(Dataset entries)
● ● ●

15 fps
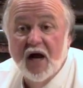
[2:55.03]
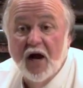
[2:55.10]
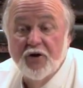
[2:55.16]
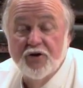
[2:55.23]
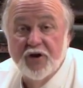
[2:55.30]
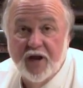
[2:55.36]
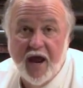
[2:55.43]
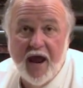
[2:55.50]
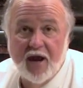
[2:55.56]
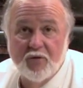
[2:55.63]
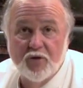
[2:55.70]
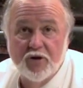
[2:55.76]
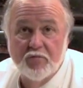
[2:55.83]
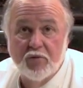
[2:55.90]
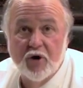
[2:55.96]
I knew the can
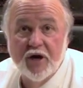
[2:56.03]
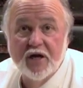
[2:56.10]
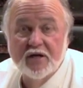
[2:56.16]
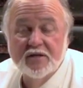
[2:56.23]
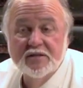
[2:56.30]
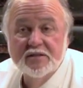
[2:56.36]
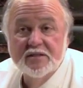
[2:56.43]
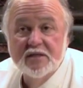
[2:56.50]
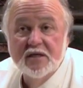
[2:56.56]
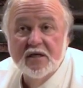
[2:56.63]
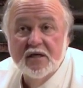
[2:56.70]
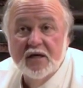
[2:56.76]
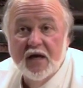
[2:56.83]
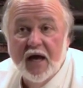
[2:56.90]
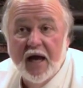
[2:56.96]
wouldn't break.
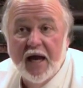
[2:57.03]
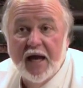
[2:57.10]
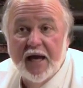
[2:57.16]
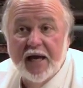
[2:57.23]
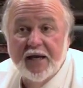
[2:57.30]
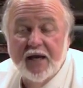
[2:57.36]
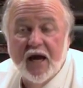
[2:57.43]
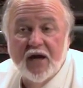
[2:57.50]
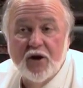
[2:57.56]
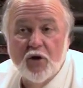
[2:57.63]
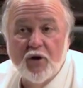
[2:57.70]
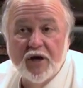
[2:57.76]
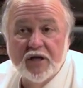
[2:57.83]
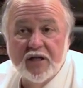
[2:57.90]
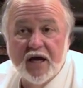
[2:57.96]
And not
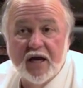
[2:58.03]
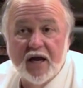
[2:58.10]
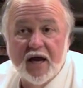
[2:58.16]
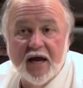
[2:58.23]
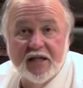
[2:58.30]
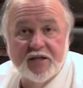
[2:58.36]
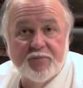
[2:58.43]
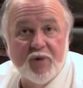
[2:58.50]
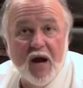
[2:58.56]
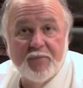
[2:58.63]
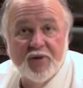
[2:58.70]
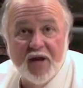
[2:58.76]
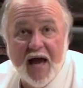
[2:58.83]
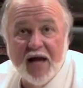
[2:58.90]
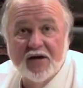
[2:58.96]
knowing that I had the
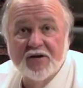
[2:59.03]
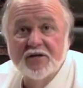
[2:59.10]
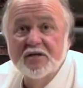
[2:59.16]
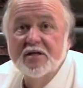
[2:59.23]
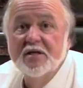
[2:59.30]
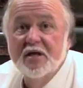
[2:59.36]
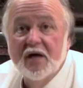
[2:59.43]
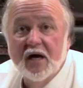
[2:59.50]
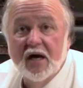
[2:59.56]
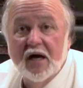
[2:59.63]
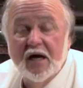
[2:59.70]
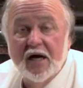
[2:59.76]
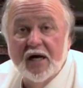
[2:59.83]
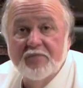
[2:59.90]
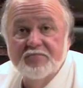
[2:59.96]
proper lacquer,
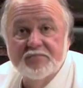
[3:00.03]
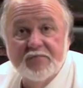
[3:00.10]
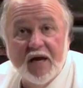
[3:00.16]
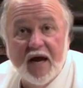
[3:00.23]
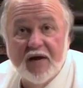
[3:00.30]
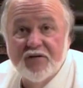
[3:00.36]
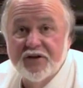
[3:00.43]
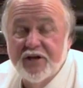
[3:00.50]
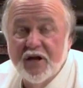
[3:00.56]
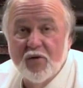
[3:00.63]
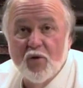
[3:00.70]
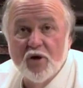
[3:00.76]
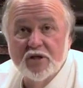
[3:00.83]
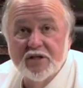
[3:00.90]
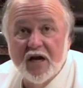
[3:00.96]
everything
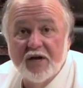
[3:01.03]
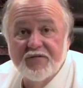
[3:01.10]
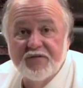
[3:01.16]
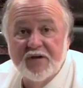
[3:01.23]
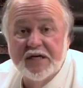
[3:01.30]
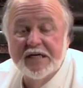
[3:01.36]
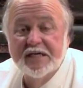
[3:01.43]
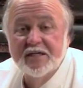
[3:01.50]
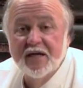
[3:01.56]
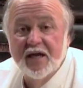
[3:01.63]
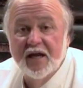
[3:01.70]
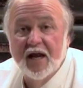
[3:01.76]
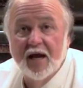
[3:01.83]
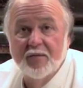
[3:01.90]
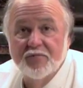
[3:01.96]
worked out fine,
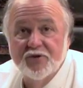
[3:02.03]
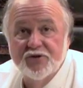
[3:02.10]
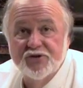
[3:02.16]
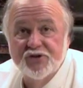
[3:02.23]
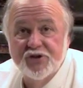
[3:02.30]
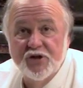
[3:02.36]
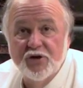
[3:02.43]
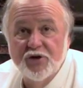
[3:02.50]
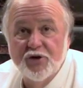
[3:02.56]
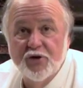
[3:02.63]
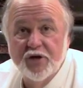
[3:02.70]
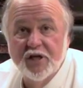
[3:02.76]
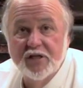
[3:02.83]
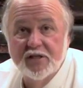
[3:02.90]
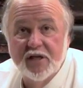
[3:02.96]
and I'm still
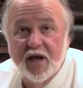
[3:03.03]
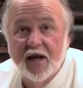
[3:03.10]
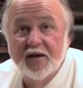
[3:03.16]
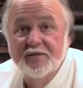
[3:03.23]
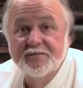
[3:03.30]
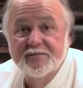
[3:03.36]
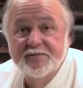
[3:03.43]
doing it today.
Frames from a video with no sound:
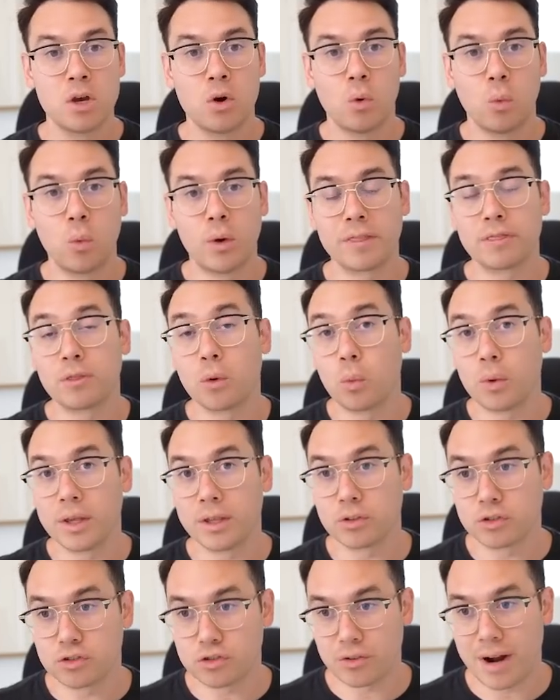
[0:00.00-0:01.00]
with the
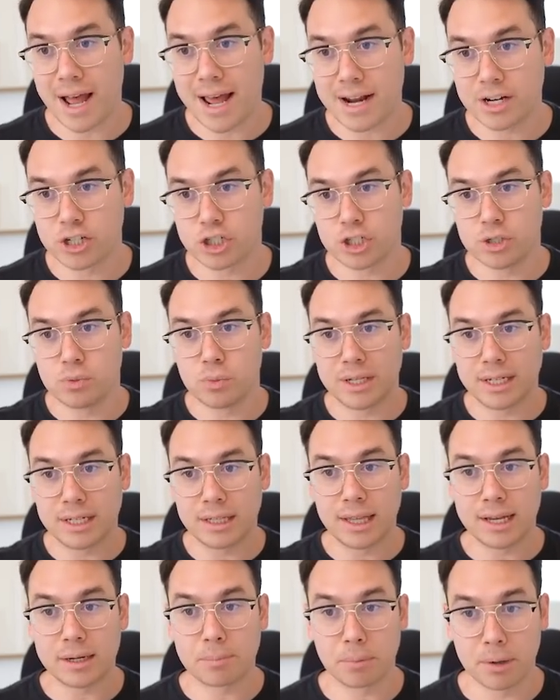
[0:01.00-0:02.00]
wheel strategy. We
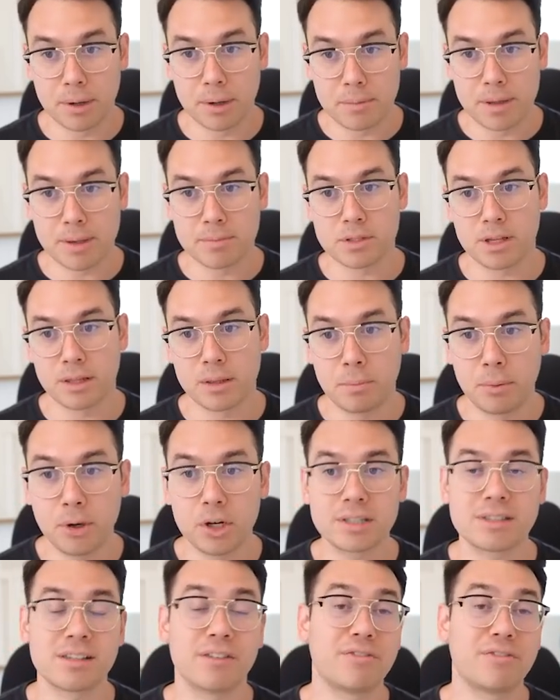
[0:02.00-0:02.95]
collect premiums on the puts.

● ● ●

• Problem: Please output all the records above exactly, leaving out every picture.

• Result of this exercise:
15 fps
[2:55.03]
[2:55.10]
[2:55.16]
[2:55.23]
[2:55.30]
[2:55.36]
[2:55.43]
[2:55.50]
[2:55.56]
[2:55.63]
[2:55.70]
[2:55.76]
[2:55.83]
[2:55.90]
[2:55.96]
I knew the can
[2:56.03]
[2:56.10]
[2:56.16]
[2:56.23]
[2:56.30]
[2:56.36]
[2:56.43]
[2:56.50]
[2:56.56]
[2:56.63]
[2:56.70]
[2:56.76]
[2:56.83]
[2:56.90]
[2:56.96]
wouldn't break.
[2:57.03]
[2:57.10]
[2:57.16]
[2:57.23]
[2:57.30]
[2:57.36]
[2:57.43]
[2:57.50]
[2:57.56]
[2:57.63]
[2:57.70]
[2:57.76]
[2:57.83]
[2:57.90]
[2:57.96]
And not
[2:58.03]
[2:58.10]
[2:58.16]
[2:58.23]
[2:58.30]
[2:58.36]
[2:58.43]
[2:58.50]
[2:58.56]
[2:58.63]
[2:58.70]
[2:58.76]
[2:58.83]
[2:58.90]
[2:58.96]
knowing that I had the
[2:59.03]
[2:59.10]
[2:59.16]
[2:59.23]
[2:59.30]
[2:59.36]
[2:59.43]
[2:59.50]
[2:59.56]
[2:59.63]
[2:59.70]
[2:59.76]
[2:59.83]
[2:59.90]
[2:59.96]
proper lacquer,
[3:00.03]
[3:00.10]
[3:00.16]
[3:00.23]
[3:00.30]
[3:00.36]
[3:00.43]
[3:00.50]
[3:00.56]
[3:00.63]
[3:00.70]
[3:00.76]
[3:00.83]
[3:00.90]
[3:00.96]
everything
[3:01.03]
[3:01.10]
[3:01.16]
[3:01.23]
[3:01.30]
[3:01.36]
[3:01.43]
[3:01.50]
[3:01.56]
[3:01.63]
[3:01.70]
[3:01.76]
[3:01.83]
[3:01.90]
[3:01.96]
worked out fine,
[3:02.03]
[3:02.10]
[3:02.16]
[3:02.23]
[3:02.30]
[3:02.36]
[3:02.43]
[3:02.50]
[3:02.56]
[3:02.63]
[3:02.70]
[3:02.76]
[3:02.83]
[3:02.90]
[3:02.96]
and I'm still
[3:03.03]
[3:03.10]
[3:03.16]
[3:03.23]
[3:03.30]
[3:03.36]
[3:03.43]
doing it today.
Frames from a video with no sound:
[0:00.00-0:01.00]
with the
[0:01.00-0:02.00]
wheel strategy. We
[0:02.00-0:02.95]
collect premiums on the puts.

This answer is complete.